[Brief]
Reproduce, with no edits, the line that contains "[0:03.20-0:03.60]" and all the lines that follow it, ending with the last line of the records.
*** Data shown ***
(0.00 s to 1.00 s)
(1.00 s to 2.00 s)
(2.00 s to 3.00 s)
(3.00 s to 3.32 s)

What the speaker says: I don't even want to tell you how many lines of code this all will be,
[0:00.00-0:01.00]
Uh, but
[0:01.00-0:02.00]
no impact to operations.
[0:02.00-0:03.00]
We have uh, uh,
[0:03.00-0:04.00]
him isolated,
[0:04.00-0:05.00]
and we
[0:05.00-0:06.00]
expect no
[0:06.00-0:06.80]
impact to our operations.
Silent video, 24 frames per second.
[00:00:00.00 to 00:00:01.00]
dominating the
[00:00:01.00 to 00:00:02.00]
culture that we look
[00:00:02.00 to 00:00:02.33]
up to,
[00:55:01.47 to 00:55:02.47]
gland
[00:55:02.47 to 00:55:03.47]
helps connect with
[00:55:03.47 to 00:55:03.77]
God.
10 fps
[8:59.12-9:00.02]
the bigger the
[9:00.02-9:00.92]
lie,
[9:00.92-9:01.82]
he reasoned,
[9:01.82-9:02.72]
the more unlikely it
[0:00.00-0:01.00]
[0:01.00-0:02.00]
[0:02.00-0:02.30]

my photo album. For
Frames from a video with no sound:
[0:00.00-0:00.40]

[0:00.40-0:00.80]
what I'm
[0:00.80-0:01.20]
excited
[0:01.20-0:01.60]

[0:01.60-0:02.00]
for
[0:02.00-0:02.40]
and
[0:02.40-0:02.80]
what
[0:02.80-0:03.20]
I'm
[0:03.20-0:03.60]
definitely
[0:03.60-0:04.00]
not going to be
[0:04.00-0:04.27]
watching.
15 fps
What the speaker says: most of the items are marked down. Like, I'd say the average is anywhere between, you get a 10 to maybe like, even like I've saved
*** End of Data shown ***
[Answer box]
[0:03.20-0:03.60]
definitely
[0:03.60-0:04.00]
not going to be
[0:04.00-0:04.27]
watching.
15 fps
What the speaker says: most of the items are marked down. Like, I'd say the average is anywhere between, you get a 10 to maybe like, even like I've saved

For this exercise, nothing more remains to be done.